Supplied material.
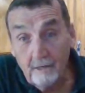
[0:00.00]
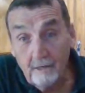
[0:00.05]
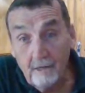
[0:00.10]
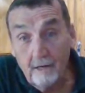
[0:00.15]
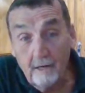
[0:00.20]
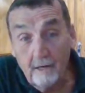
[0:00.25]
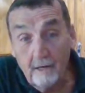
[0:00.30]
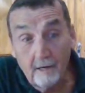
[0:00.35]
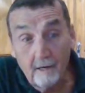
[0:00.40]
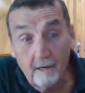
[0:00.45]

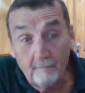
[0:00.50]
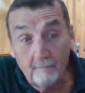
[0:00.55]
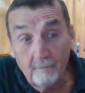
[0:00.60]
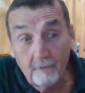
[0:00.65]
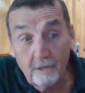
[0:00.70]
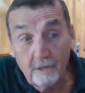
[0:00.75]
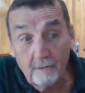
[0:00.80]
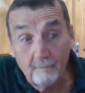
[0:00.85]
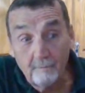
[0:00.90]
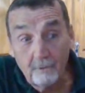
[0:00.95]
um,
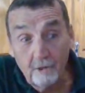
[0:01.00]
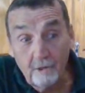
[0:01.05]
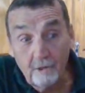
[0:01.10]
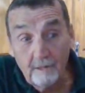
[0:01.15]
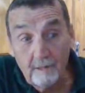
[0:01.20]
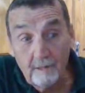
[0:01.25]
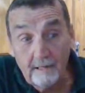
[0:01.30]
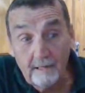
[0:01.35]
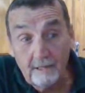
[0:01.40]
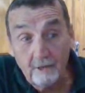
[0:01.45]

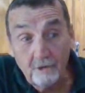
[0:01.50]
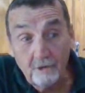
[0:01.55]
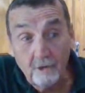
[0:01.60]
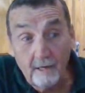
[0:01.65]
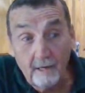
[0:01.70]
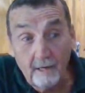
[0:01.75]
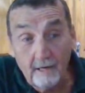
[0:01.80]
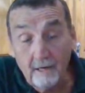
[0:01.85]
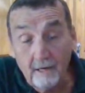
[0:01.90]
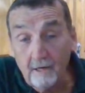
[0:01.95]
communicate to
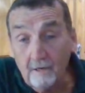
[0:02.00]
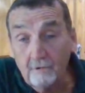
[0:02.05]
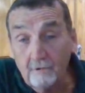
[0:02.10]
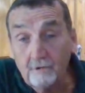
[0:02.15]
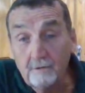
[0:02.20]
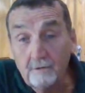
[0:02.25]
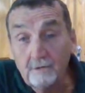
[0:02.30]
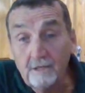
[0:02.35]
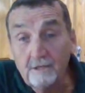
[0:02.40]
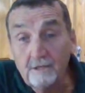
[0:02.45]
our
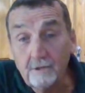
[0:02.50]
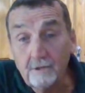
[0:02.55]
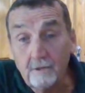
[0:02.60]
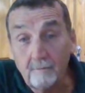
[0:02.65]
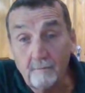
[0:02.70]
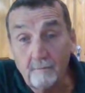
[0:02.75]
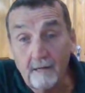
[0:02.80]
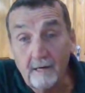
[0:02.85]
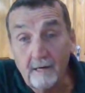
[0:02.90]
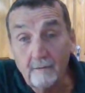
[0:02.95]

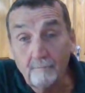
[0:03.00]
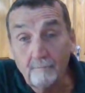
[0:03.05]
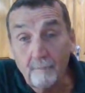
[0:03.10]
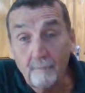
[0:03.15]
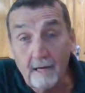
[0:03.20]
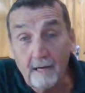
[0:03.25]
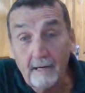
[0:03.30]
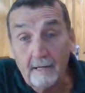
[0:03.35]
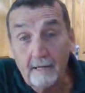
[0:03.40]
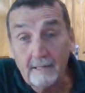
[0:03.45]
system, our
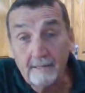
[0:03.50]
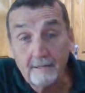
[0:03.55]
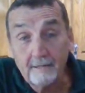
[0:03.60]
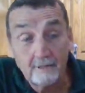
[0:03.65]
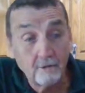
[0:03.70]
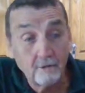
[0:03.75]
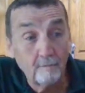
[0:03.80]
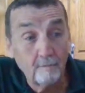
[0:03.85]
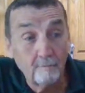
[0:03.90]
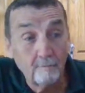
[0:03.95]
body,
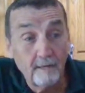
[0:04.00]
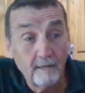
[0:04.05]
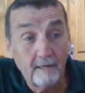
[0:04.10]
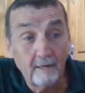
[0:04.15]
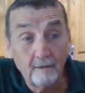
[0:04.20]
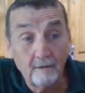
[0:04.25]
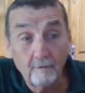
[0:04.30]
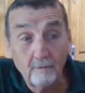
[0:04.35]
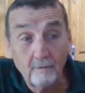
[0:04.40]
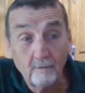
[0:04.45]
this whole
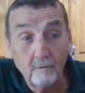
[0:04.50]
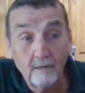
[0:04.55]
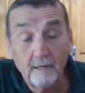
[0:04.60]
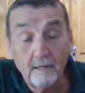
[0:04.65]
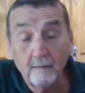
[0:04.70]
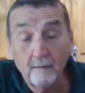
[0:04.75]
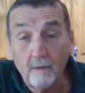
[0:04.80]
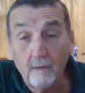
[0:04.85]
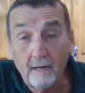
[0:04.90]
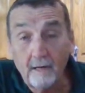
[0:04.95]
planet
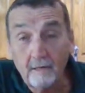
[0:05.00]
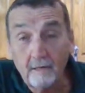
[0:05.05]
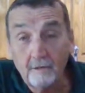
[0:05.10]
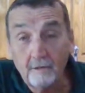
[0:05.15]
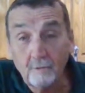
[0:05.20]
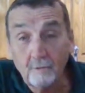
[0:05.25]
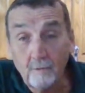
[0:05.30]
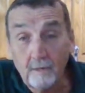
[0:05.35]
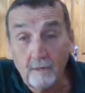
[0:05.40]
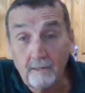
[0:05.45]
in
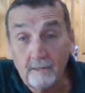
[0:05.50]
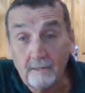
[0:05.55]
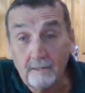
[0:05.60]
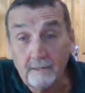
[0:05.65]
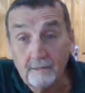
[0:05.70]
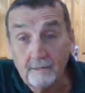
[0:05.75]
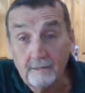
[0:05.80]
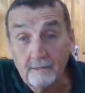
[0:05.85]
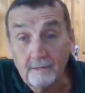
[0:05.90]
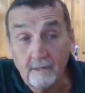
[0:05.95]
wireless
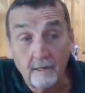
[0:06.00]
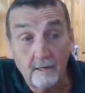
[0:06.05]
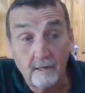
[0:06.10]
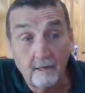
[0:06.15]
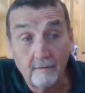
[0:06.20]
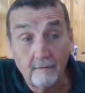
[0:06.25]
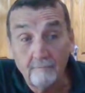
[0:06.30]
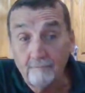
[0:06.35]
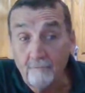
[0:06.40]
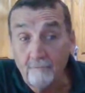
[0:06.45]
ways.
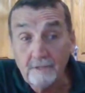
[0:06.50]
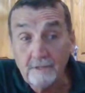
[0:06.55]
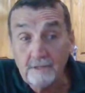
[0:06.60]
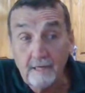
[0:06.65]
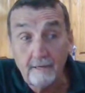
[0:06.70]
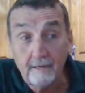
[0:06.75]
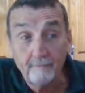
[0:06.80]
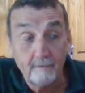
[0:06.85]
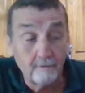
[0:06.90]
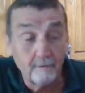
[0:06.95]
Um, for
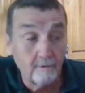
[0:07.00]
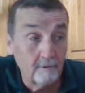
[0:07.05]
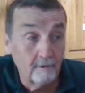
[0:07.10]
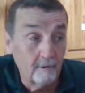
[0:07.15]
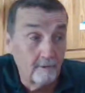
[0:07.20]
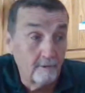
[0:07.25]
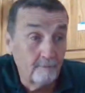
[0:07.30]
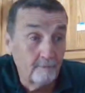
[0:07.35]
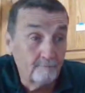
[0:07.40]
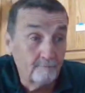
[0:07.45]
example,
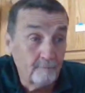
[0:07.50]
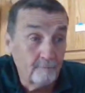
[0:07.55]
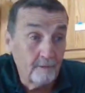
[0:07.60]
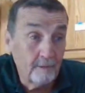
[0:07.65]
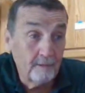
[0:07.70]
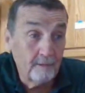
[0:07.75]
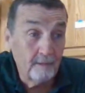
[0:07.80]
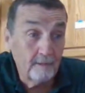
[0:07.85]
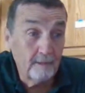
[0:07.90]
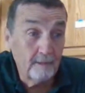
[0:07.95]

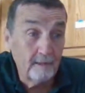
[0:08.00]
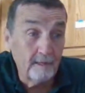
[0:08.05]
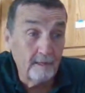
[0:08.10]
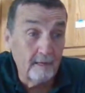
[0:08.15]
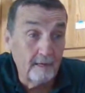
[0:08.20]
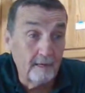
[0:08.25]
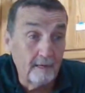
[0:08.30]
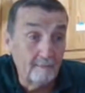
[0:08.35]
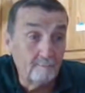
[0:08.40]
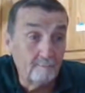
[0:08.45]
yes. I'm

Work request. Copy the data word for word. Pictures do not go in the copy.

Reply.
[0:00.00]
[0:00.05]
[0:00.10]
[0:00.15]
[0:00.20]
[0:00.25]
[0:00.30]
[0:00.35]
[0:00.40]
[0:00.45]

[0:00.50]
[0:00.55]
[0:00.60]
[0:00.65]
[0:00.70]
[0:00.75]
[0:00.80]
[0:00.85]
[0:00.90]
[0:00.95]
um,
[0:01.00]
[0:01.05]
[0:01.10]
[0:01.15]
[0:01.20]
[0:01.25]
[0:01.30]
[0:01.35]
[0:01.40]
[0:01.45]

[0:01.50]
[0:01.55]
[0:01.60]
[0:01.65]
[0:01.70]
[0:01.75]
[0:01.80]
[0:01.85]
[0:01.90]
[0:01.95]
communicate to
[0:02.00]
[0:02.05]
[0:02.10]
[0:02.15]
[0:02.20]
[0:02.25]
[0:02.30]
[0:02.35]
[0:02.40]
[0:02.45]
our
[0:02.50]
[0:02.55]
[0:02.60]
[0:02.65]
[0:02.70]
[0:02.75]
[0:02.80]
[0:02.85]
[0:02.90]
[0:02.95]

[0:03.00]
[0:03.05]
[0:03.10]
[0:03.15]
[0:03.20]
[0:03.25]
[0:03.30]
[0:03.35]
[0:03.40]
[0:03.45]
system, our
[0:03.50]
[0:03.55]
[0:03.60]
[0:03.65]
[0:03.70]
[0:03.75]
[0:03.80]
[0:03.85]
[0:03.90]
[0:03.95]
body,
[0:04.00]
[0:04.05]
[0:04.10]
[0:04.15]
[0:04.20]
[0:04.25]
[0:04.30]
[0:04.35]
[0:04.40]
[0:04.45]
this whole
[0:04.50]
[0:04.55]
[0:04.60]
[0:04.65]
[0:04.70]
[0:04.75]
[0:04.80]
[0:04.85]
[0:04.90]
[0:04.95]
planet
[0:05.00]
[0:05.05]
[0:05.10]
[0:05.15]
[0:05.20]
[0:05.25]
[0:05.30]
[0:05.35]
[0:05.40]
[0:05.45]
in
[0:05.50]
[0:05.55]
[0:05.60]
[0:05.65]
[0:05.70]
[0:05.75]
[0:05.80]
[0:05.85]
[0:05.90]
[0:05.95]
wireless
[0:06.00]
[0:06.05]
[0:06.10]
[0:06.15]
[0:06.20]
[0:06.25]
[0:06.30]
[0:06.35]
[0:06.40]
[0:06.45]
ways.
[0:06.50]
[0:06.55]
[0:06.60]
[0:06.65]
[0:06.70]
[0:06.75]
[0:06.80]
[0:06.85]
[0:06.90]
[0:06.95]
Um, for
[0:07.00]
[0:07.05]
[0:07.10]
[0:07.15]
[0:07.20]
[0:07.25]
[0:07.30]
[0:07.35]
[0:07.40]
[0:07.45]
example,
[0:07.50]
[0:07.55]
[0:07.60]
[0:07.65]
[0:07.70]
[0:07.75]
[0:07.80]
[0:07.85]
[0:07.90]
[0:07.95]

[0:08.00]
[0:08.05]
[0:08.10]
[0:08.15]
[0:08.20]
[0:08.25]
[0:08.30]
[0:08.35]
[0:08.40]
[0:08.45]
yes. I'm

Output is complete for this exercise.